The classes do not need to be available from the same server that is running the implementation of the RMI server. Any http server that is available on the network will do.

Finally, when you run your server, you need to set the codebase, which is where the classes that will be downloaded can be found. You do this by specifying a Java property. The easiest way to do this is on the command line; your starting command should look something like

java -Djava.rmi.server.codebase=http://eecs.harvard.edu/~myName/dl_classes.jar -jar myserver.jar

if your classes are in a jar file (and assuming that your server is in the myserver.jar file), or

java -Djava.rmi.server.codebase=http://eecs.harvard.edu/~myName/ -jar myserver.jar

if your classes are in the directory edu/harvard/cs262/ under the public_html reachable as ~myName on server eecs.harvard.edu. Note that if you are putting your downloaded classes in a jar file, you name the jar file; if you are putting them in the file system, your codebase needs to end with a /. By the way, make sure that you use a fully qualified URL for your codebase, since you can't know where I'm going to be testing. It may be in the eecs domain, but it may not.

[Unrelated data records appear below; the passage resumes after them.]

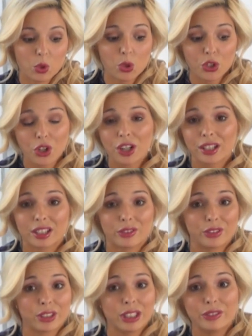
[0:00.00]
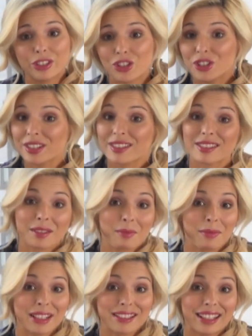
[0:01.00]
Or not, if you're even just
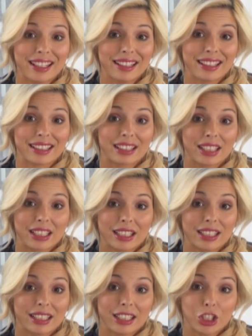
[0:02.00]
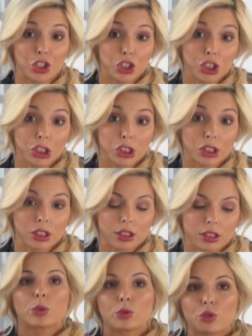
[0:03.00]
maintaining, you're good.
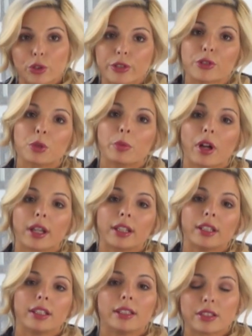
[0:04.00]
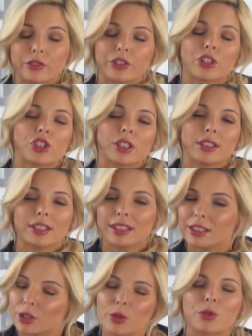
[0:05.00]
So trust your body, it's efficient,
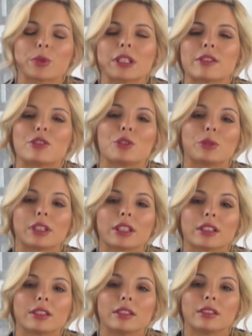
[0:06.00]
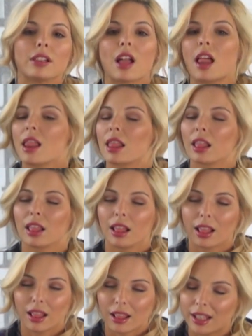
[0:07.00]
it knows what it's doing.
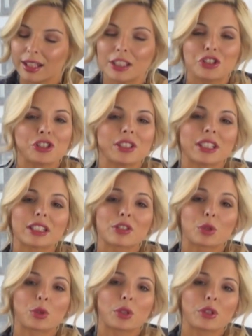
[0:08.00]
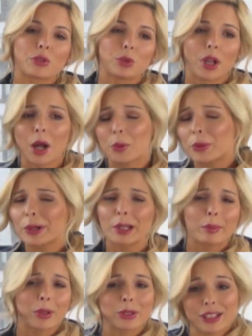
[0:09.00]
Let nature take its course, do not
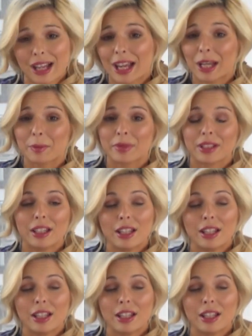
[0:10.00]
worry about time.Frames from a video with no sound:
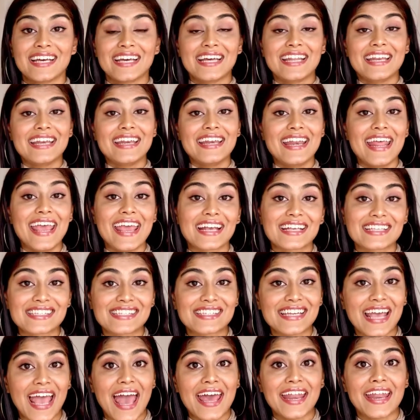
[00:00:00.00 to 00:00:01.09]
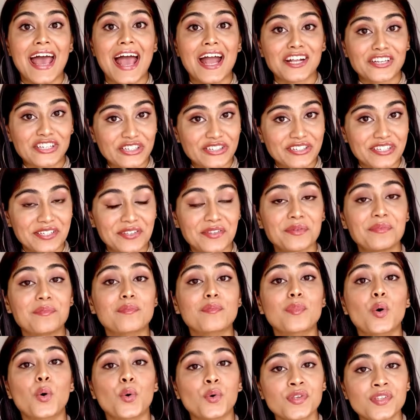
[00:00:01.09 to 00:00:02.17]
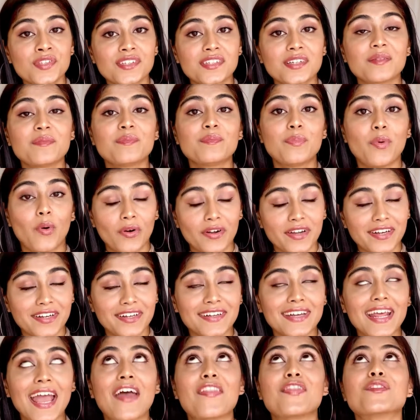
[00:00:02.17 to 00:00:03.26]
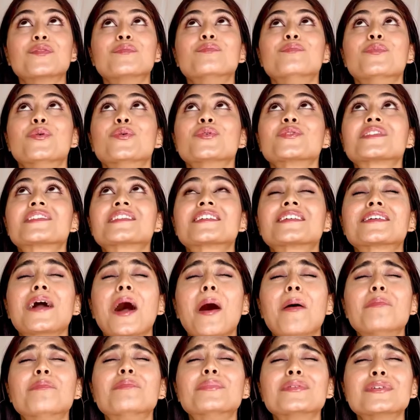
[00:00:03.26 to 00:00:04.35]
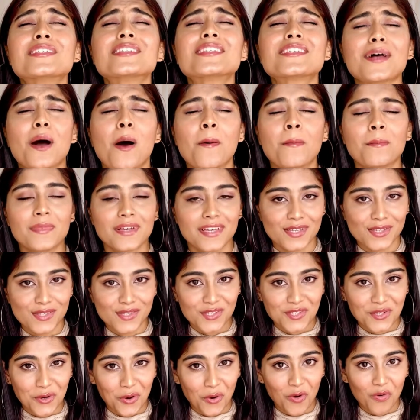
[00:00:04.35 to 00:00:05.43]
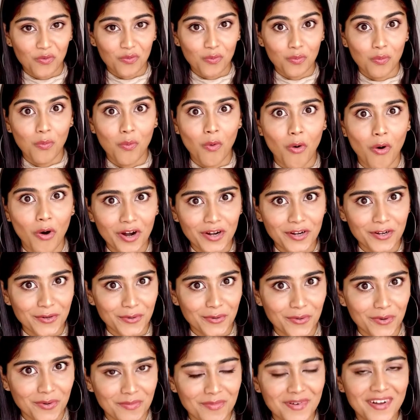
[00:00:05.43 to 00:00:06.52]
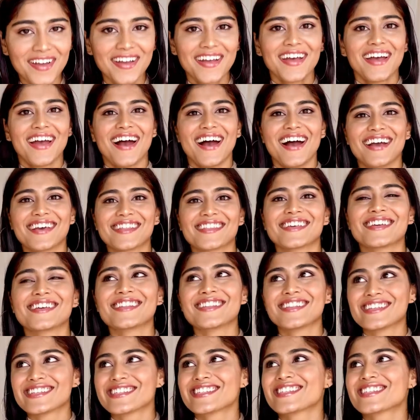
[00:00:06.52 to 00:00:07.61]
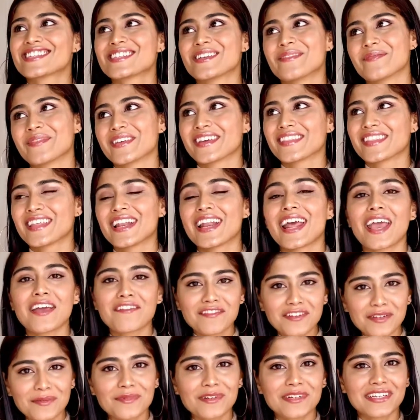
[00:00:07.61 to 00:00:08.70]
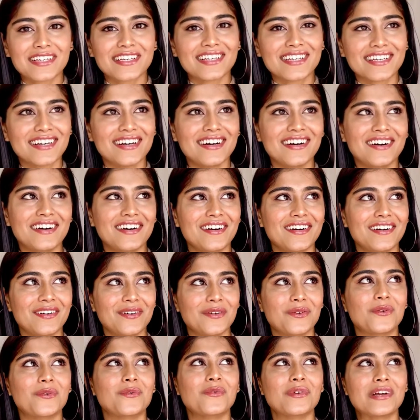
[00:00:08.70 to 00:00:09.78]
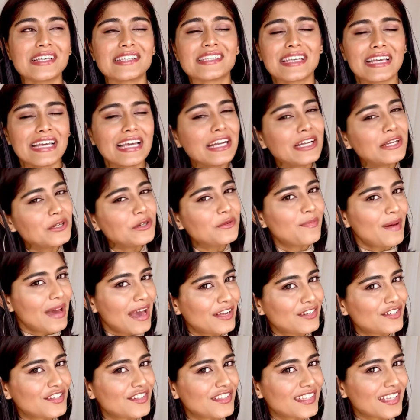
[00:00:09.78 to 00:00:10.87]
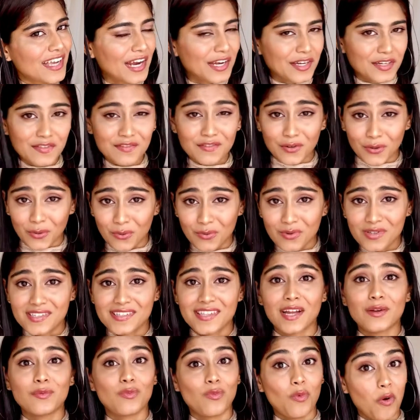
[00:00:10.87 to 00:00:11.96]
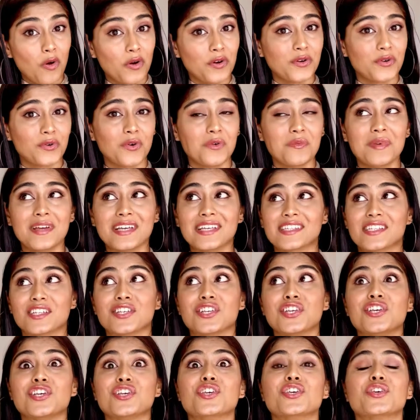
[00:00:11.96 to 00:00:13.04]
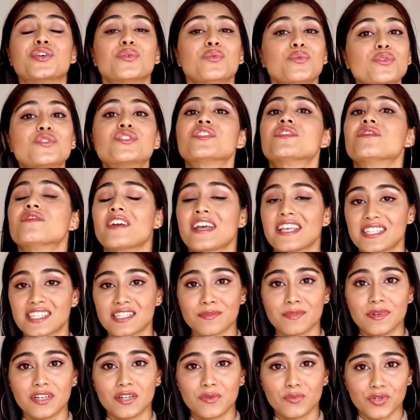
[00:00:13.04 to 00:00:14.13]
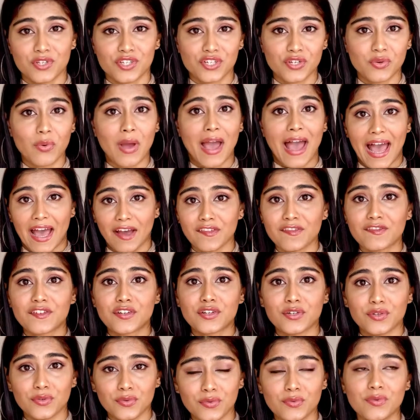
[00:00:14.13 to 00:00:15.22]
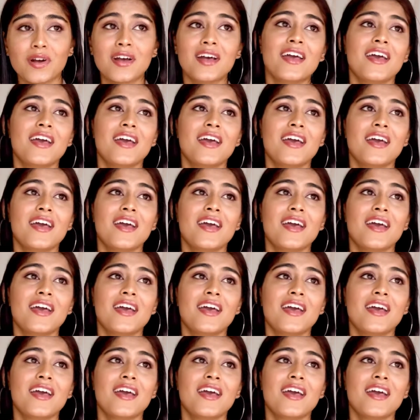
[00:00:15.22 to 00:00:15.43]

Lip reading: Next, and actually the most important and the most cumbersome, is your wardrobe. I think this is something that everybody who is into pageants kind of knows, that wardrobe is a huge investment which you have to do.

It is also important that any class that is going to be downloaded (except the proxy for your service, which is generated by RMI so you don't need to worry) must be serializable, which means that it must implement the marker interface java.io.Serializable. Also, being serializable, you should make sure that there is a private static long field that is the serialVersionUID. This field is used to determine version equivalence, and can be set to most any value (convention now has it set to 1, but it doesn't really matter). This is another long story that I can tell you about if asked...

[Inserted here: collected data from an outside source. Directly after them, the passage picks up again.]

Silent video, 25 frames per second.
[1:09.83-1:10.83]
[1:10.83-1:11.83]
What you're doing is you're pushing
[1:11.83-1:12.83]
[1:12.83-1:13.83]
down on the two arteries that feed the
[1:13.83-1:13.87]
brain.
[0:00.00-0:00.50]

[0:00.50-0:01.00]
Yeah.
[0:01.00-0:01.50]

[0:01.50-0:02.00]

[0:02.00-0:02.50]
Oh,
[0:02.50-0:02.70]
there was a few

Note that you don't have to download code for everything to work if all of the code can be found in your classpath. This is why you will often find that your programs run just fine on your own machine, but don't run on the class servers. This is because on your own machine you have developed both the client and the server in the same place, so all of the classes that the server would generally need to export and the client download are available to the client through the file system. If it works on your machine but not on the class servers, don't blame the class servers. It is almost certainly a problem with the way you have set up your codebase. A good thing to do is to develop your client used to test the server in a different directory on your own machine. That makes it more likely that you will find these problems when run on your own machine.

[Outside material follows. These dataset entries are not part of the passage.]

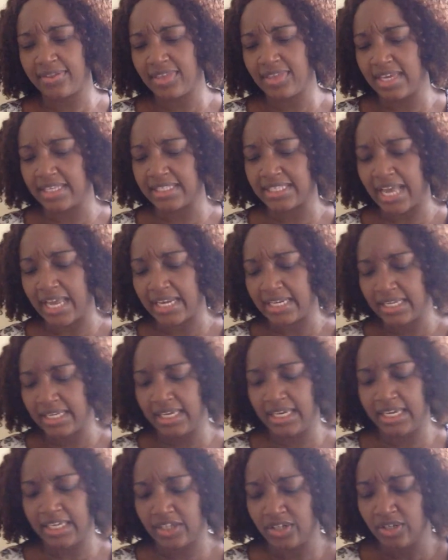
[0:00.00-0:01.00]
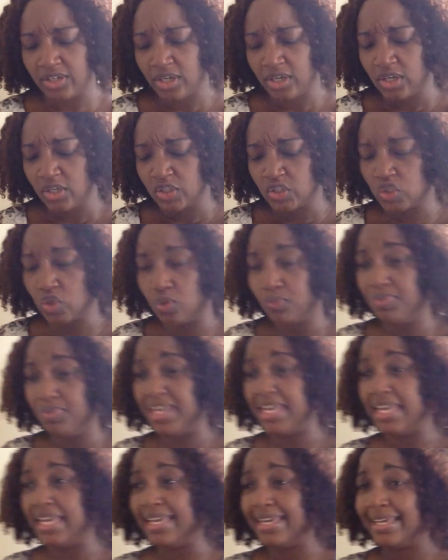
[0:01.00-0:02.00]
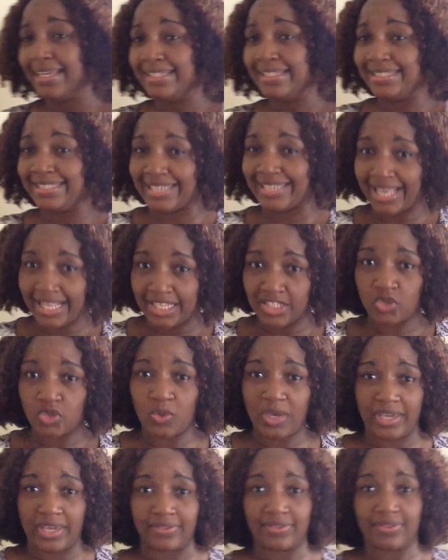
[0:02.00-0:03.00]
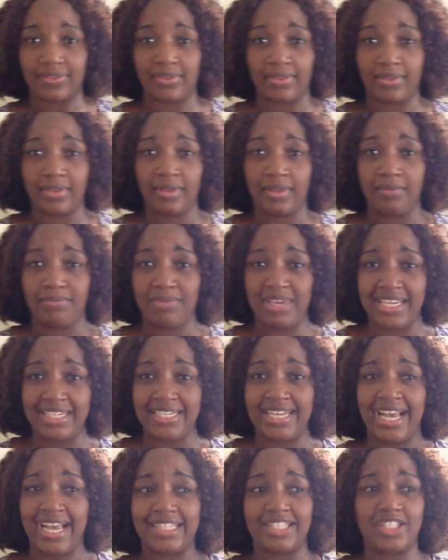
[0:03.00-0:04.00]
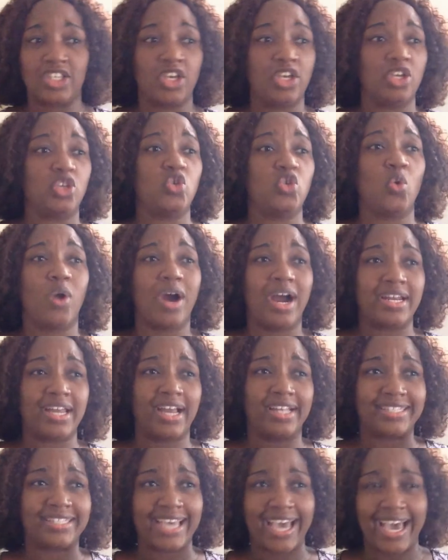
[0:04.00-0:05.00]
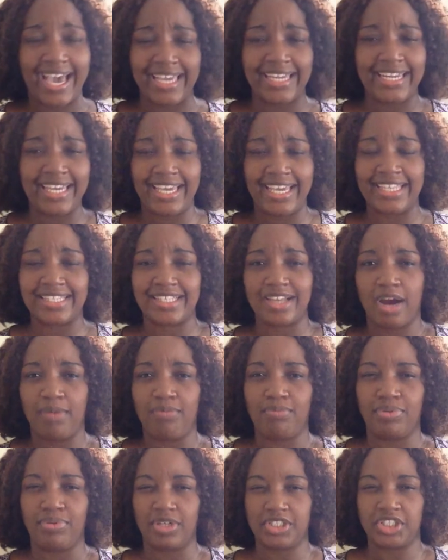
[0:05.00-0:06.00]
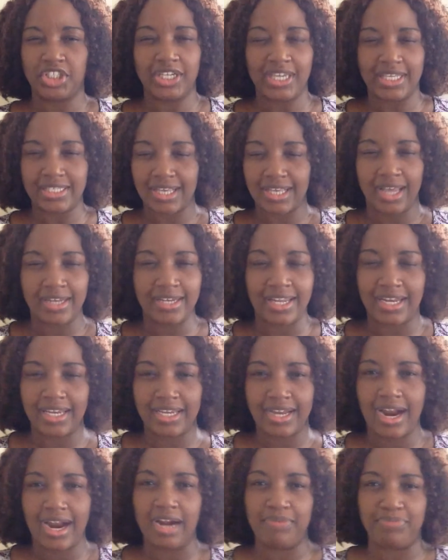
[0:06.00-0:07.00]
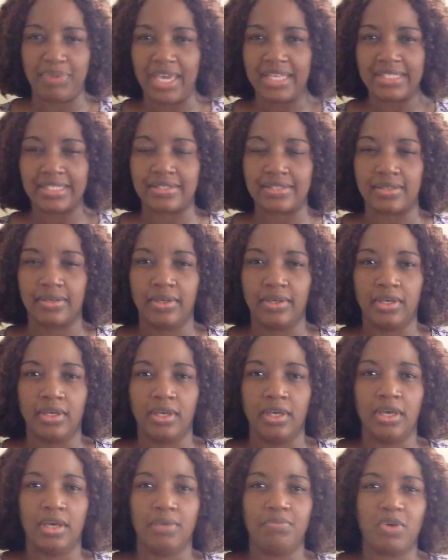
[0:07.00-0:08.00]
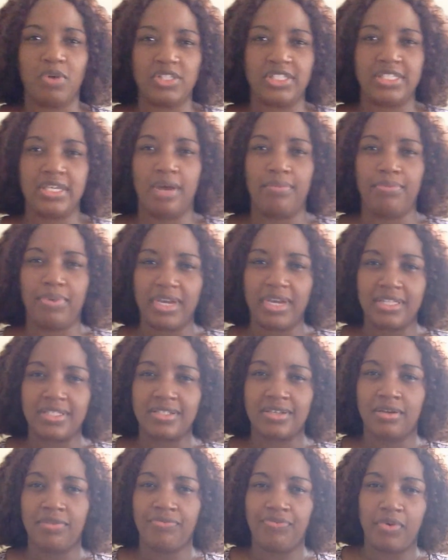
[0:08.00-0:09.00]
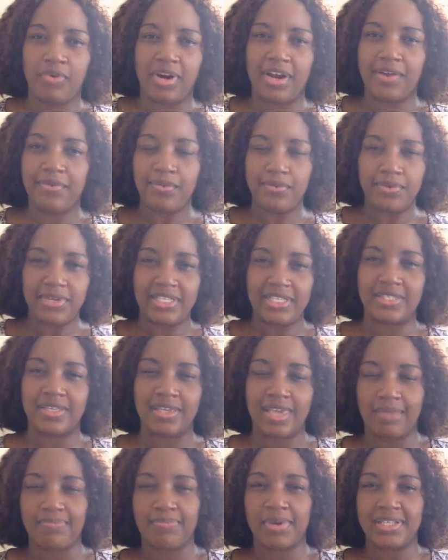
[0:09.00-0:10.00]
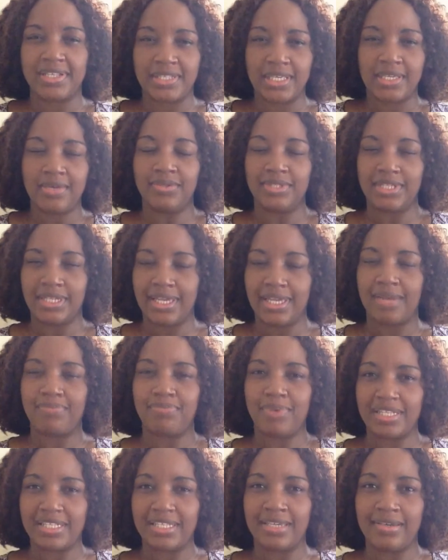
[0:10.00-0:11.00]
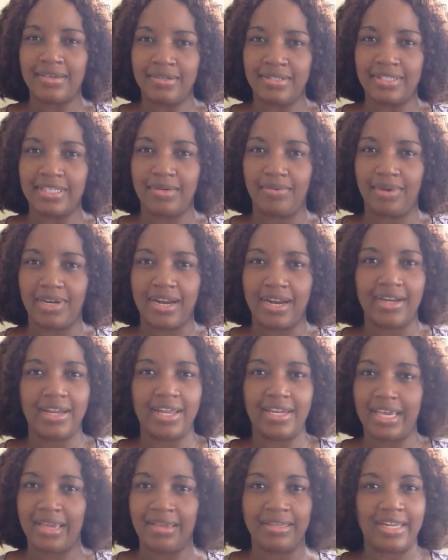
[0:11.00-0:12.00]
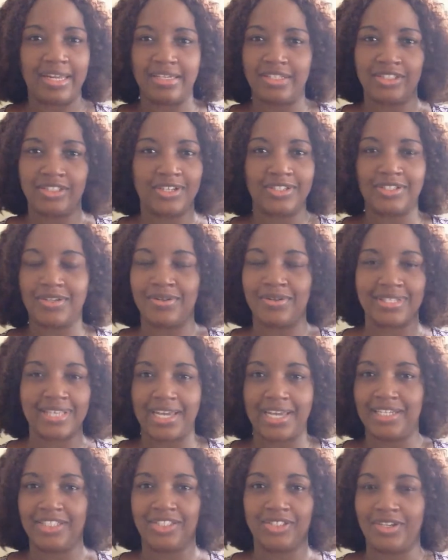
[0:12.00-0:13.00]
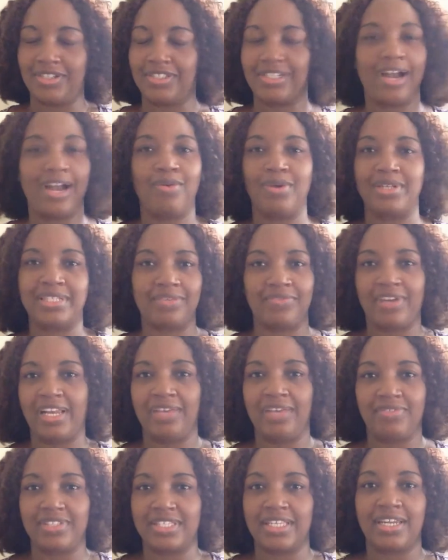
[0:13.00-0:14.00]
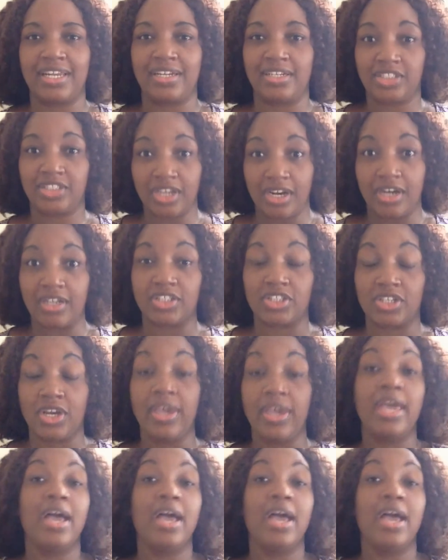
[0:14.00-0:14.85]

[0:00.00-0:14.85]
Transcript: things that need to be dealt with. Be that you are not hiding it or brushing it under the carpet, but you're bringing to the fore who needs to get prosecuted, get prosecuted, whether or not they're in the church, outside the church, or whatever levels in the church,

If this doesn't give you enough information to get the work done, there is an excellent tutorial on the subject in the standard Java documentation. Go to the overall Java documentation index, and follow the link to the RMI section. There is a tutorial called Dynamic code downloading using Java RMI. You will save much of your time (and mine) by reading it...

Types

In Java, types matter; RMI is built to utilize Java, so types matter here, as well. The types defined by the Hello and GradeInfo interfaces are the central communication mechanisms for the assignment. That means that if you change those interfaces, or have your implementation classes implement something different from those interfaces, your implementation will not work.

This doesn't mean that your implementations can't implement other interfaces as well. But they need to implement exactly the assigned iterfaces. Implementing something else, even if you know that they are the same, won't do. And remember that Java is a name-equivalence language, not a structural equivalence language. Changing the name of the type makes it a different type, which will keep things from working.